Work request. Please transcribe the data below in full, word for word, without the images.

BEGIN Data records

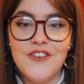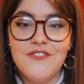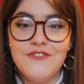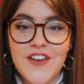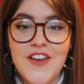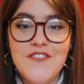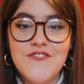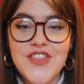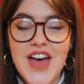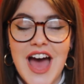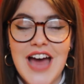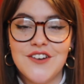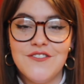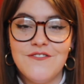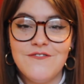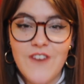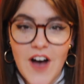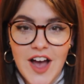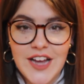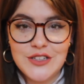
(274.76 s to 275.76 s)
The 5th and
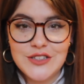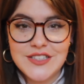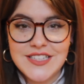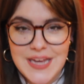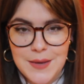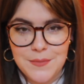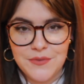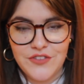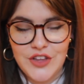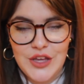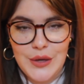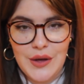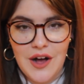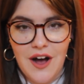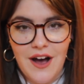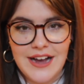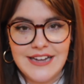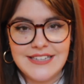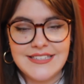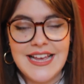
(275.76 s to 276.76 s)
final tip for you
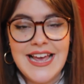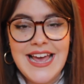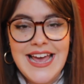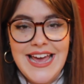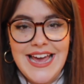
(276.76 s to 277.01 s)
guys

END Data records

Answer section.
(274.76 s to 275.76 s)
The 5th and
(275.76 s to 276.76 s)
final tip for you
(276.76 s to 277.01 s)
guys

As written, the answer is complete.